Bug#887563: corosync prerm will stop pacemaker and not start it again

2018-04-24 Thread Ferenc Wágner
Nish Aravamudan  writes:

>> Nishanth Aravamudan  writes:
>>
>>> Now, neither of these actually fix the existing packages
>>> unfortunately, which will stop pacemaker on the upgrade to a fixed
>>> package and thus stop pacemaker. I have no idea if there actually is
>>> any way to fix this for existing packages, since the 'old' prerm
>>> will be invoked by dpkg on the upgrade path.
>
> in theory if a fix lands, its the last time this happens

I have to make a correction here.  The problem is not that Pacemaker is
stopped when Corosync is upgraded, but that Pacemaker is not started
after the Corosync upgrade is complete.  So the old prerm stopping
Corosync is not a problem: the new postinst will *restart* Corosync
(even though it's stopped already), and the restart operation does start
Pacemaker again.  A simple start operation does not, but a restart does.
I haven't decided yet whether this is a systemd bug, a quirk or a
feature.
-- 
Regards,
Feri



Bug#887563: corosync prerm will stop pacemaker and not start it again

2018-04-21 Thread Ferenc Wágner
Nish Aravamudan  writes:

> I spent some time reading the manpage myself and this is how I
> interpret the relevant section(s):
>
>  Requires=
>Configures requirement dependencies on other units. If this unit
>gets activated, the units listed here will be activated as well.
> ...
>
> This means, since pacemaker.service Requires=corosync.service, that
> when pacemaker is started, corosync is started (and, iirc, since
> pacemaker.service also has an After=corosync.service, systemd will
> start corosync.service first).

Agreed.

> This does not imply anything further

Not agreed (if you mean "Requires" under "this").  Version 232-25+deb9u2
of the systemd.unit man page continues with:

  If one of the other units gets deactivated or its activation fails,
  this unit will be deactivated.

> and in the default package configuration, pacemaker has a *hard*
> dependency on corosync (afaict).

Even: Pacemaker always has a hard dependency on Corosync in Debian.  We
don't compile in support for any other messaging layers.  This means
Pacemaker can't start without Corosync and exits immediately if Corosync
is stopped under it.

> Thus, the first line of the next paragraph in the manpage is relevant:
>
>   Note that this dependency type does not imply that the other unit
>   always has to be in active state when this unit is running

I couldn't find this text, but my understanding is that systemd won't do
anything if a Required unit suddenly stops on its own (no systemd job
here).  This is what BindsTo adds to Requires, but in our case it does
not matter anyway, as Pacemaker immediately exits if Corosync stops.

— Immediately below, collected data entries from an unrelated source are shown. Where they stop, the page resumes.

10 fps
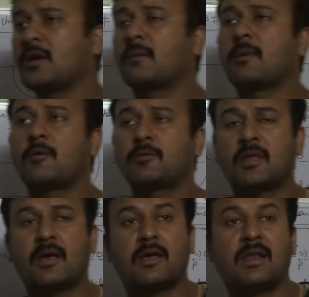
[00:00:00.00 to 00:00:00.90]
about
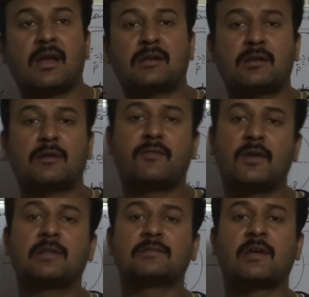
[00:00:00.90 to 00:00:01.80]
the electric
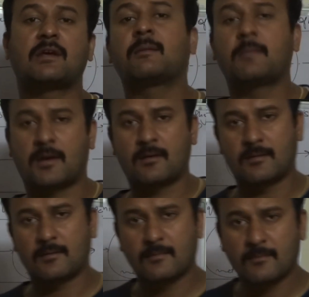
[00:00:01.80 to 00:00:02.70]
field inside the metal,
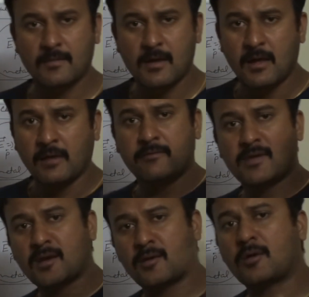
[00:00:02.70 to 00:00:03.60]
we
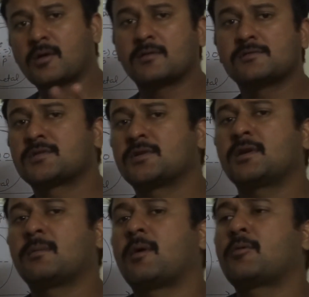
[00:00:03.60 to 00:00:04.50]
are not concerned
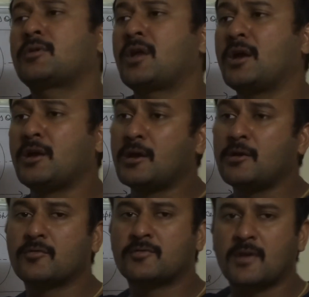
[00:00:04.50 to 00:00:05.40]
about the
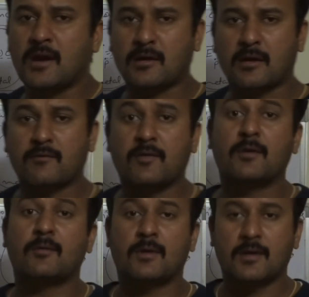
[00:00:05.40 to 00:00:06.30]
induced electric field
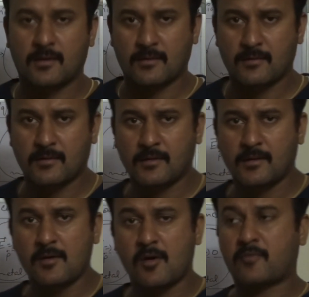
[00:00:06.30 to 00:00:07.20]
only,
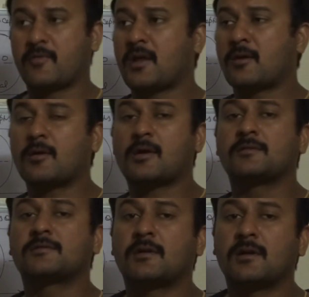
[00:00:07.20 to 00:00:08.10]
or we are not
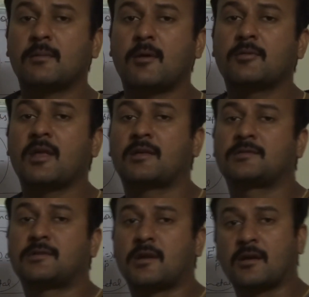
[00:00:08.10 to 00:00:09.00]
concerned about the
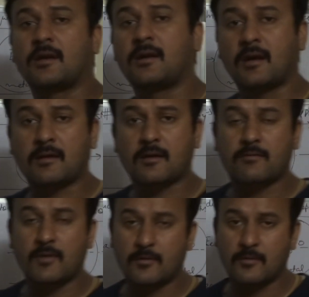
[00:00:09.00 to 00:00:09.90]
external electric
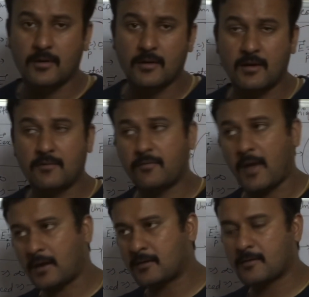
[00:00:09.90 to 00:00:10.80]
field only. In
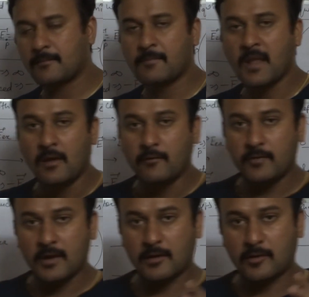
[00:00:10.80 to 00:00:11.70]
fact, we
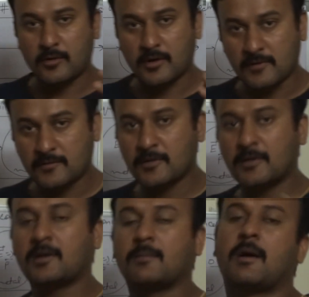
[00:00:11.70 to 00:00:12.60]
are concerned
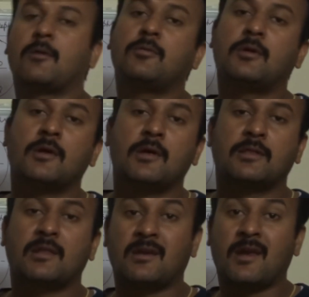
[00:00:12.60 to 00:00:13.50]
about
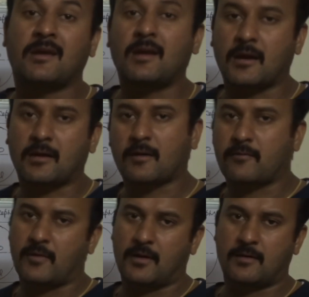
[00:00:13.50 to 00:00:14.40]
the net electric
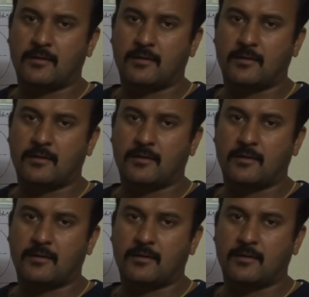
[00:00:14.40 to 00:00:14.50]
field.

This exit is not particulary pretty, though.  The pacemakerd master
daemon notices the loss of Corosync connection and commences a regular
shutdown or the constituent daemons.  However, most daemons themselves
also notice the loss of Corosync connection (or the exit of their peer
daemons) and exit with various failure codes.  In the end, pacemakerd
seems to ignore these errors and exits successfully.

This successful exit is strange in my opinion, but at least it does not
let the Restart=on-failure setting of Pacemaker muddy the waters even
more.

>   PartOf=
> Configures dependencies similar to Requires=, but limited to
> stopping and restarting of units.  When systemd stops or restarts
> the units listed here, the action is propagated to this unit.
>
> So, actually, PartOf is *different* than Requires, and in the case of
> pacemaker and corosync's dependency relationship, helps reflect the
> other half of the requirements, but not the existing ones :)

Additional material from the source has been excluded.